• [What to produce] Start the copy at the line containing "[395.11-396.18s]" and run it through the last line of the records. Repeat each line exactly; omit pictures.

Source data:
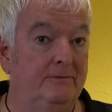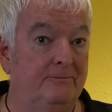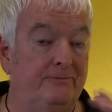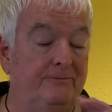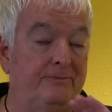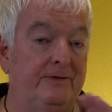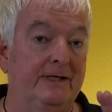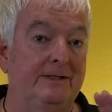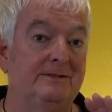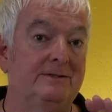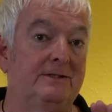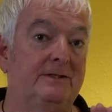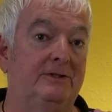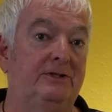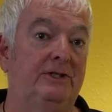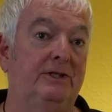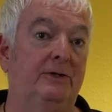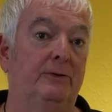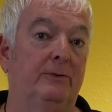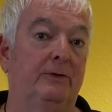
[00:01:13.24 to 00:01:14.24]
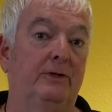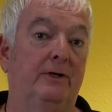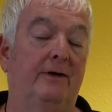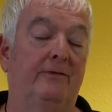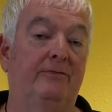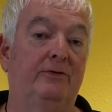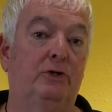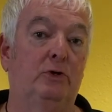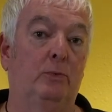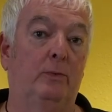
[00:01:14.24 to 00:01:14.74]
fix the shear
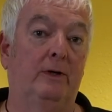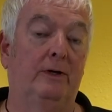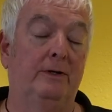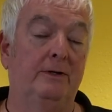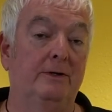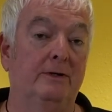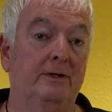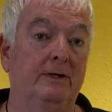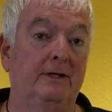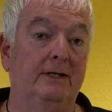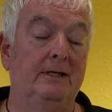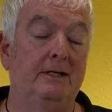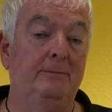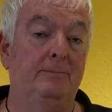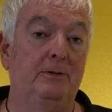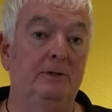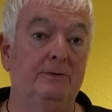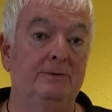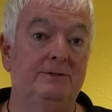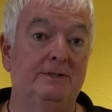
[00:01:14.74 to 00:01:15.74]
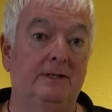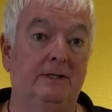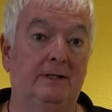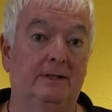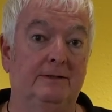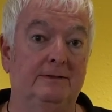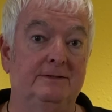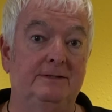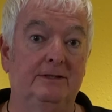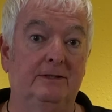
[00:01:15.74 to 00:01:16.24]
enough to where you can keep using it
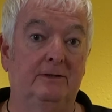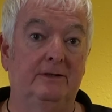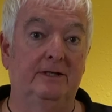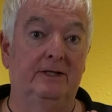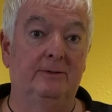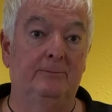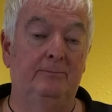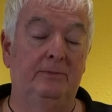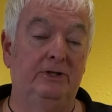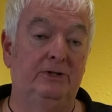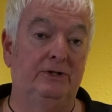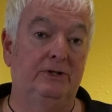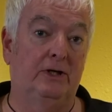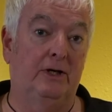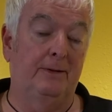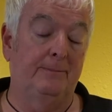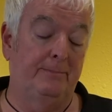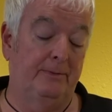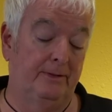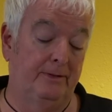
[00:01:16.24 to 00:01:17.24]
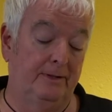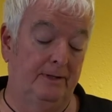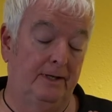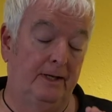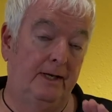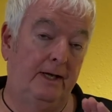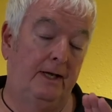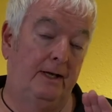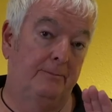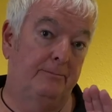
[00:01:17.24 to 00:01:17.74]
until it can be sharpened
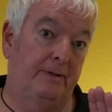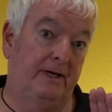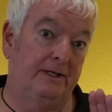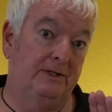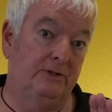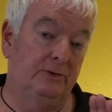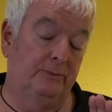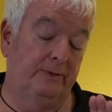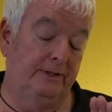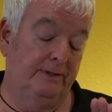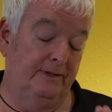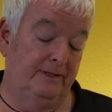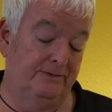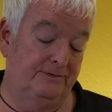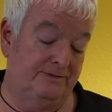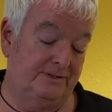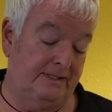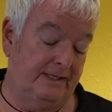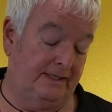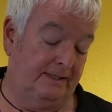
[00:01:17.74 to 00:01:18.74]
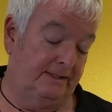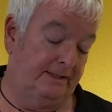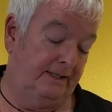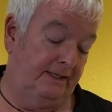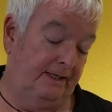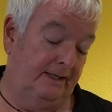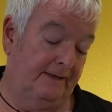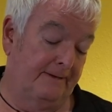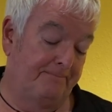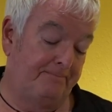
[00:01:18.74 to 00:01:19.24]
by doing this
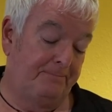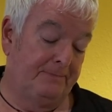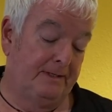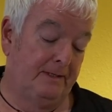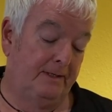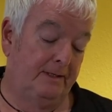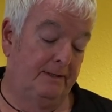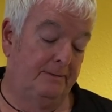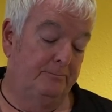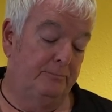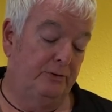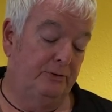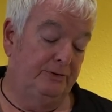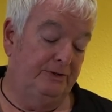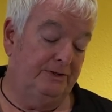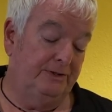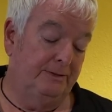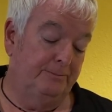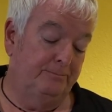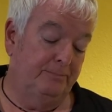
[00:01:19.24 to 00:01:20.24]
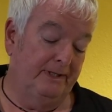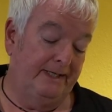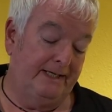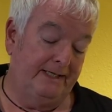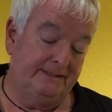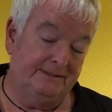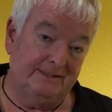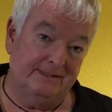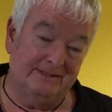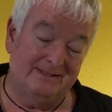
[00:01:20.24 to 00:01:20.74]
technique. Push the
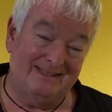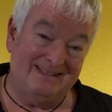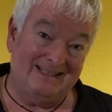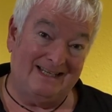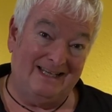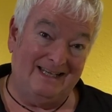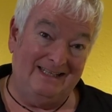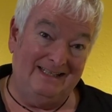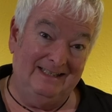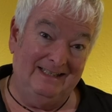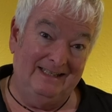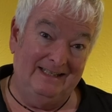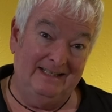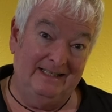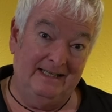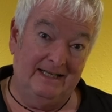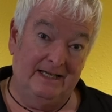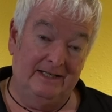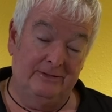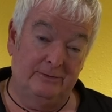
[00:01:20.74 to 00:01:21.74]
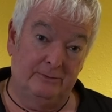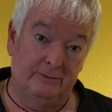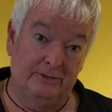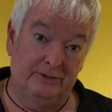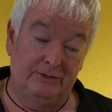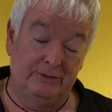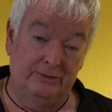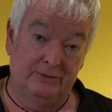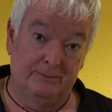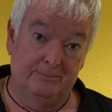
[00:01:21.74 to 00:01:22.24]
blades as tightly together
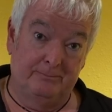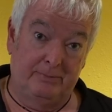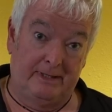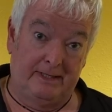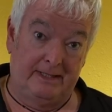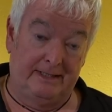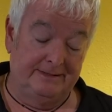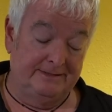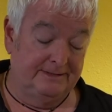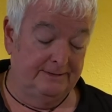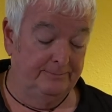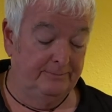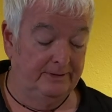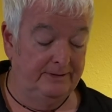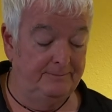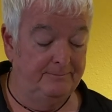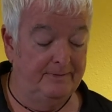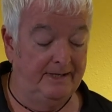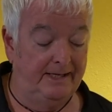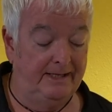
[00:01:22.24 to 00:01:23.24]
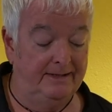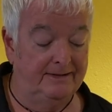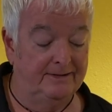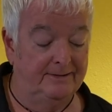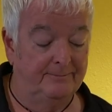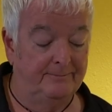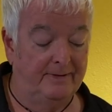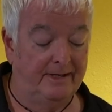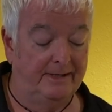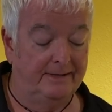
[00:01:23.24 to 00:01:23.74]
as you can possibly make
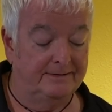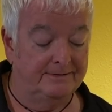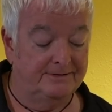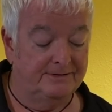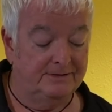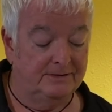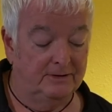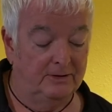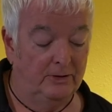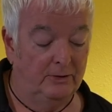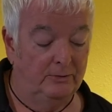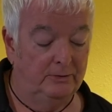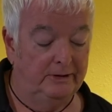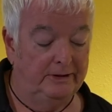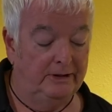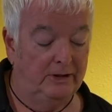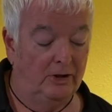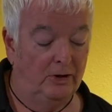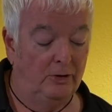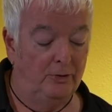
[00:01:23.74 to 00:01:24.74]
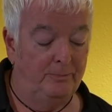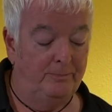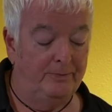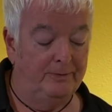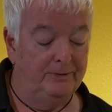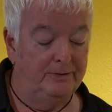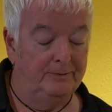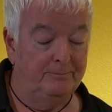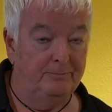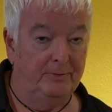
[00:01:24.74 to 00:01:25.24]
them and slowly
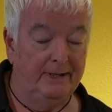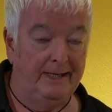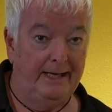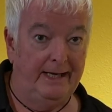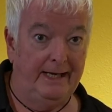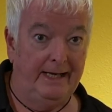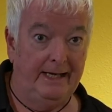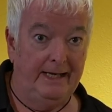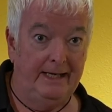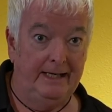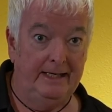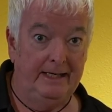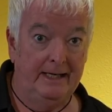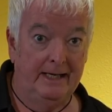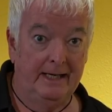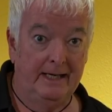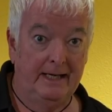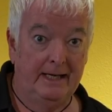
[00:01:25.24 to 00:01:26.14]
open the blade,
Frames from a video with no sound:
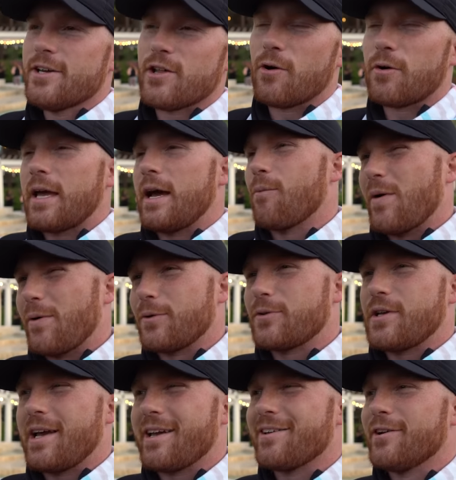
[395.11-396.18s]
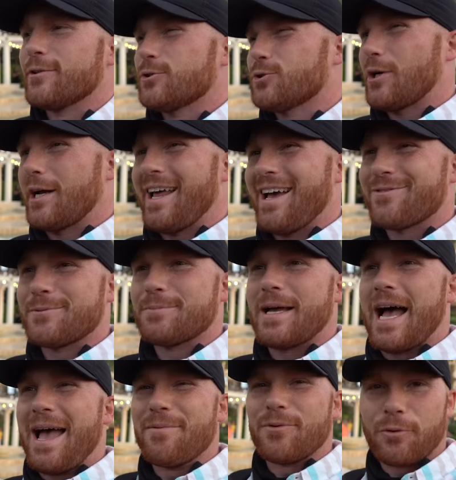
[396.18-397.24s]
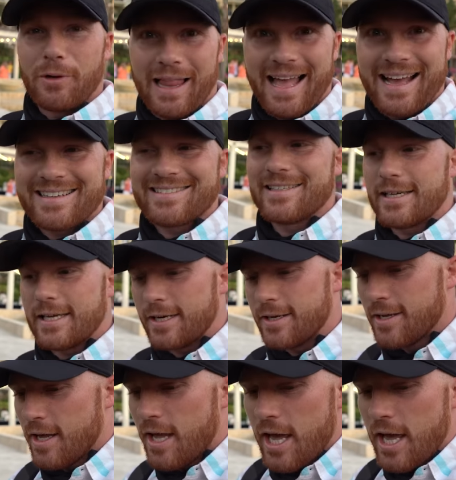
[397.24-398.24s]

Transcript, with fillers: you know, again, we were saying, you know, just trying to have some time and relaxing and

• [Task answer]
[395.11-396.18s]
[396.18-397.24s]
[397.24-398.24s]

Transcript, with fillers: you know, again, we were saying, you know, just trying to have some time and relaxing and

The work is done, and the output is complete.